Problem description
Although the listing contains pictures, reproduce only its text, exactly as written.

········

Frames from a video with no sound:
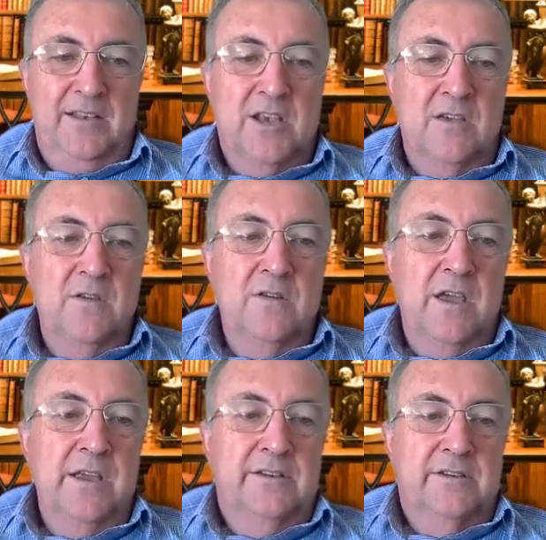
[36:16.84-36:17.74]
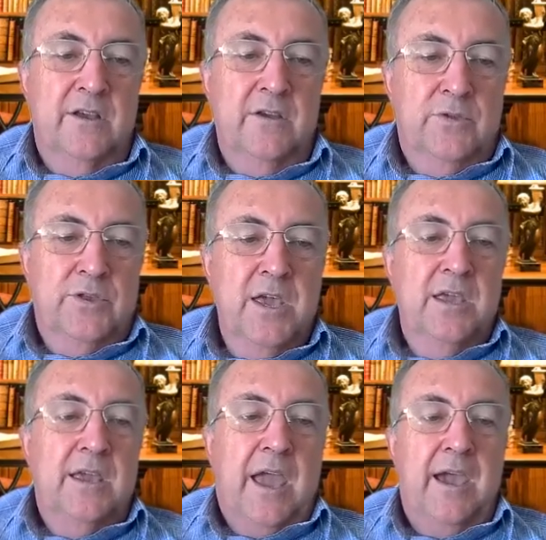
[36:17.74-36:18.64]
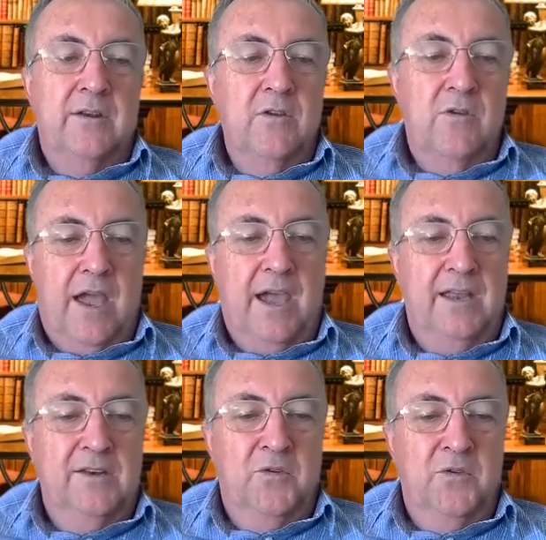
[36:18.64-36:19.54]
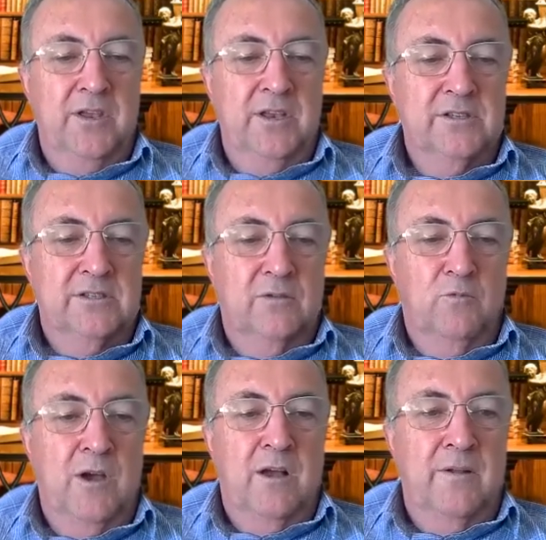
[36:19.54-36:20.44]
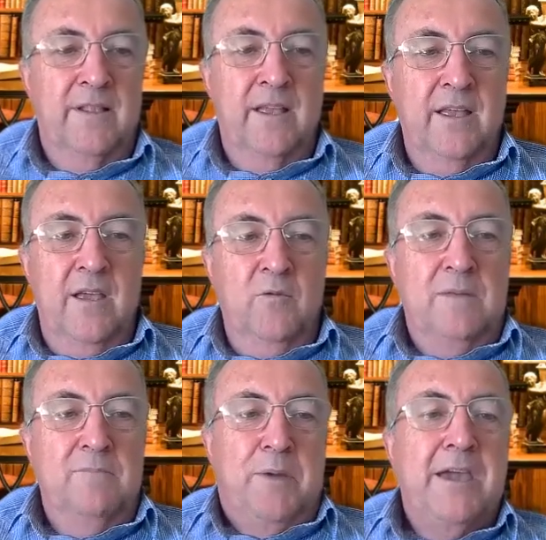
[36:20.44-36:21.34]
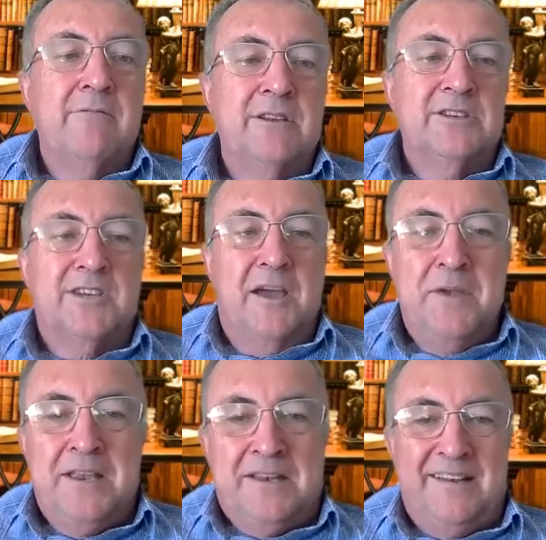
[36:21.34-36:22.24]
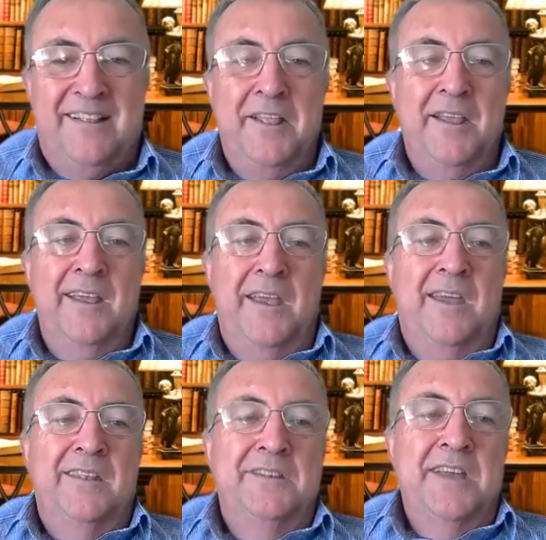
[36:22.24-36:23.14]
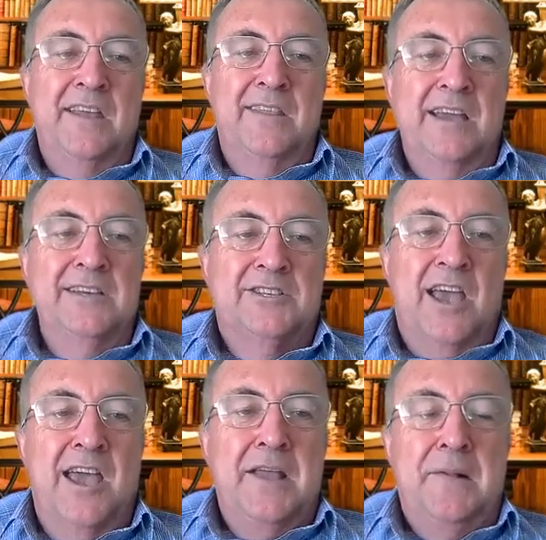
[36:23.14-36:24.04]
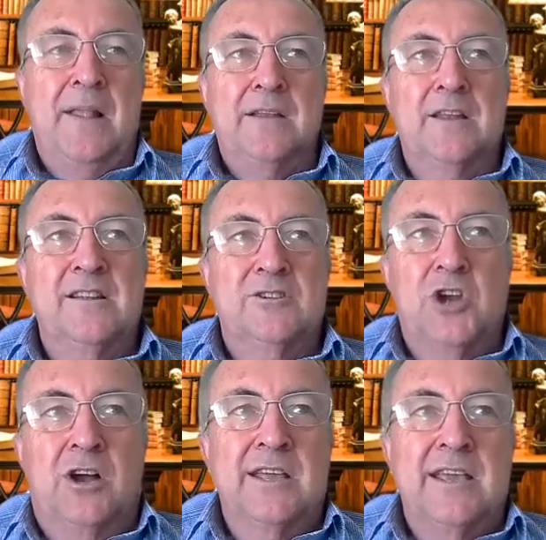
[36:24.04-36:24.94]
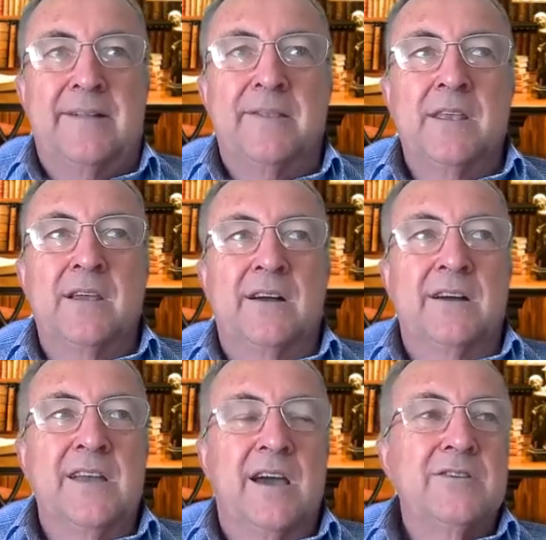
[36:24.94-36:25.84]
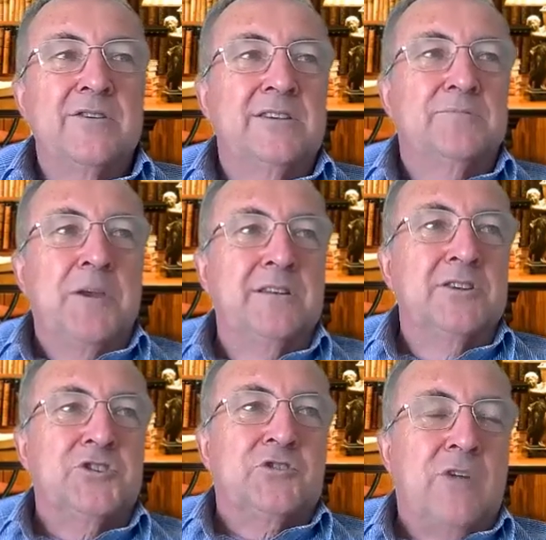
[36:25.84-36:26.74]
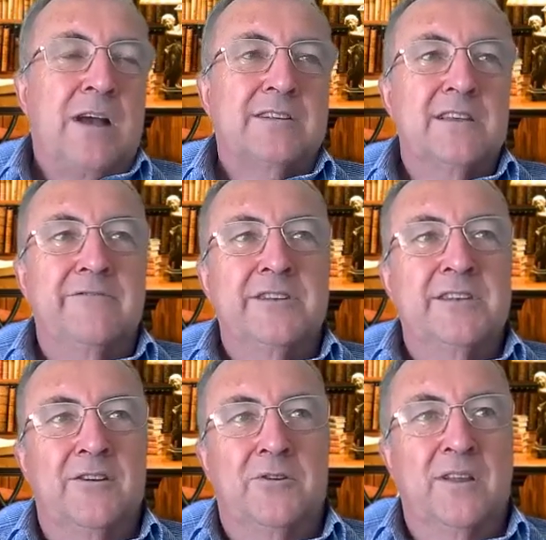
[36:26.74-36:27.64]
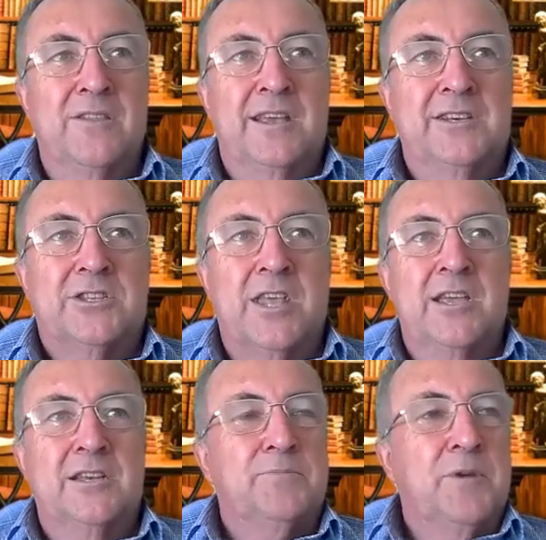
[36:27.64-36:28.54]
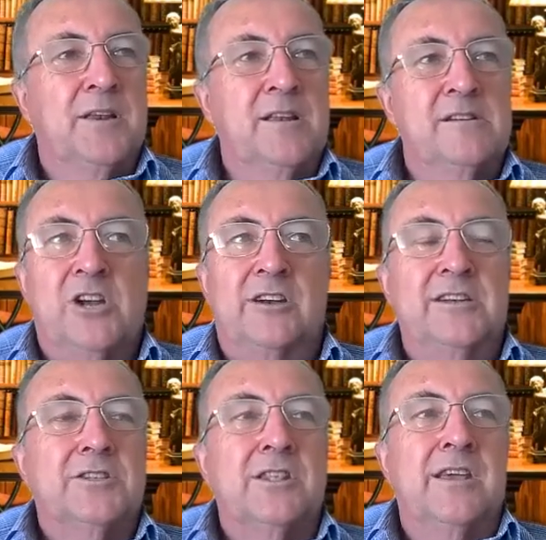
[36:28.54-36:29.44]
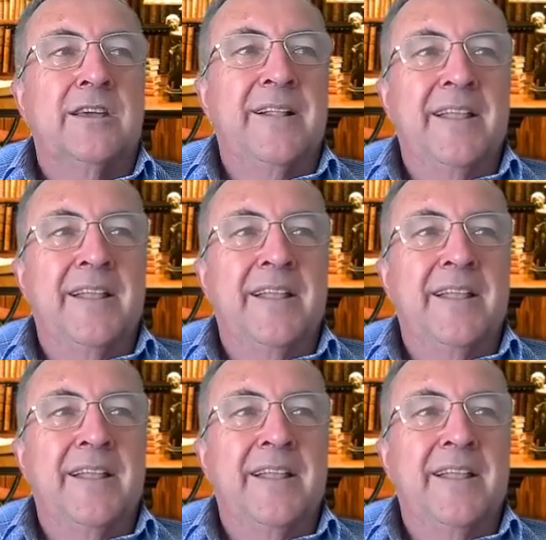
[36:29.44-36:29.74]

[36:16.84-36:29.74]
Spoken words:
And so you need to think, how do you handle this well? When parents come in and they say, little Johnny, I know he's been destructive and all of these things, but little Johnny's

········

Answer for the task
Frames from a video with no sound:
[36:16.84-36:17.74]
[36:17.74-36:18.64]
[36:18.64-36:19.54]
[36:19.54-36:20.44]
[36:20.44-36:21.34]
[36:21.34-36:22.24]
[36:22.24-36:23.14]
[36:23.14-36:24.04]
[36:24.04-36:24.94]
[36:24.94-36:25.84]
[36:25.84-36:26.74]
[36:26.74-36:27.64]
[36:27.64-36:28.54]
[36:28.54-36:29.44]
[36:29.44-36:29.74]

[36:16.84-36:29.74]
Spoken words:
And so you need to think, how do you handle this well? When parents come in and they say, little Johnny, I know he's been destructive and all of these things, but little Johnny's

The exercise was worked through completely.